ICT Third-Party Service Provider

Definition

An undertaking providing ICT services to financial entities. Under DORA, financial entities must manage ICT third-party risk through contractual arrangements that include specific provisions on data access, audit rights, exit strategies, and subcontracting. Critical ICT TPPs are subject to the EU oversight framework.

What is an ICT Third-Party Service Provider?

An ICT Third-Party Service Provider (ICT TPP) is an undertaking that provides digital and data services through ICT systems to one or more users on an ongoing basis. In the context of DORA, the term specifically covers providers of cloud computing, software, data analytics, and data centre services to financial entities.

Contractual Requirements

Under Articles 28–30 of DORA, financial entities must include specific provisions in their contractual arrangements with ICT TPPs covering: service level descriptions, data location and processing, audit rights and access, exit strategies, incident notification, and subcontracting chains. Key contractual provisions for critical or important functions are set out in Article 30.

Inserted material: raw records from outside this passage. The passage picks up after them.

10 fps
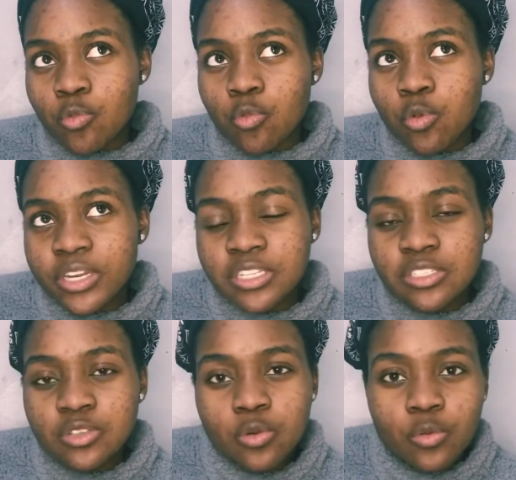What is
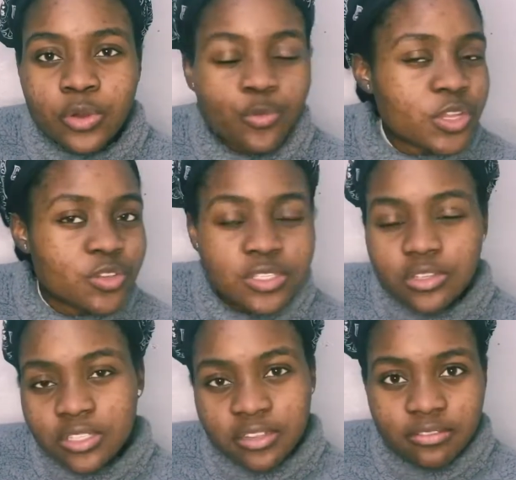your where do you see
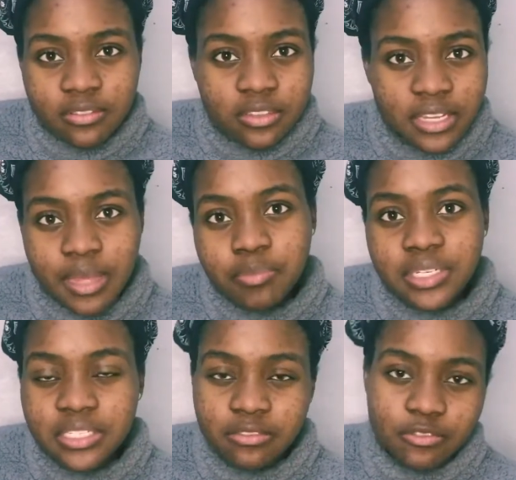yourself in the company
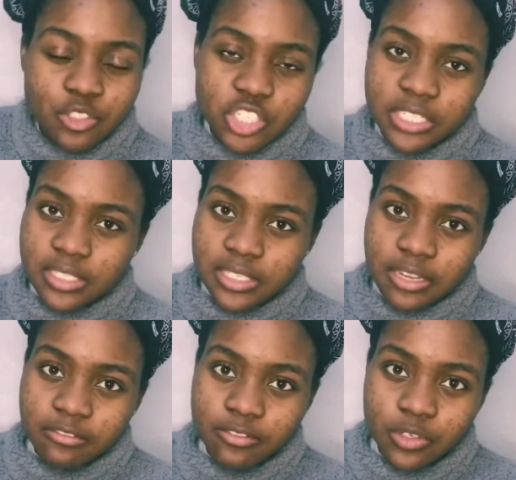in future and
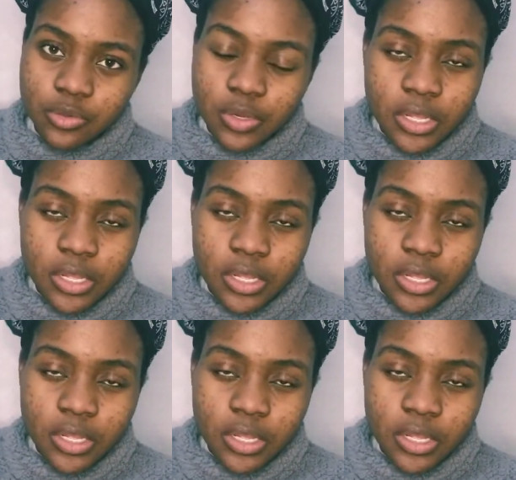stuff, you know.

Critical ICT TPPs and the Oversight Framework

DORA establishes an EU-level oversight framework (Articles 31–44) for critical ICT third-party providers designated by the European Supervisory Authorities. Designated critical ICT TPPs are subject to a Lead Overseer (one of EBA, ESMA, or EIOPA) who conducts assessments, issues recommendations, and can impose periodic penalty payments for non-compliance.